**Exercise requirements**
Copy the data verbatim and leave out every picture.

**Data under study**
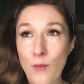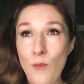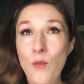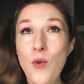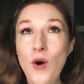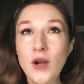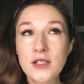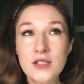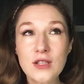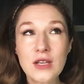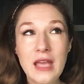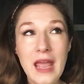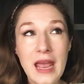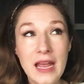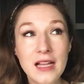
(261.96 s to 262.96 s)
what
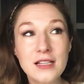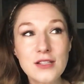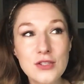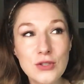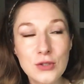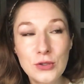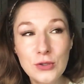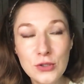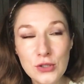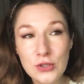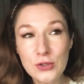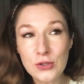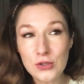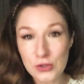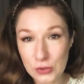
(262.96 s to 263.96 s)
else could
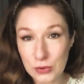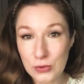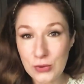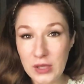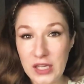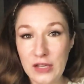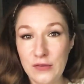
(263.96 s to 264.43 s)
you do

**Answer to this exercise**
(261.96 s to 262.96 s)
what
(262.96 s to 263.96 s)
else could
(263.96 s to 264.43 s)
you do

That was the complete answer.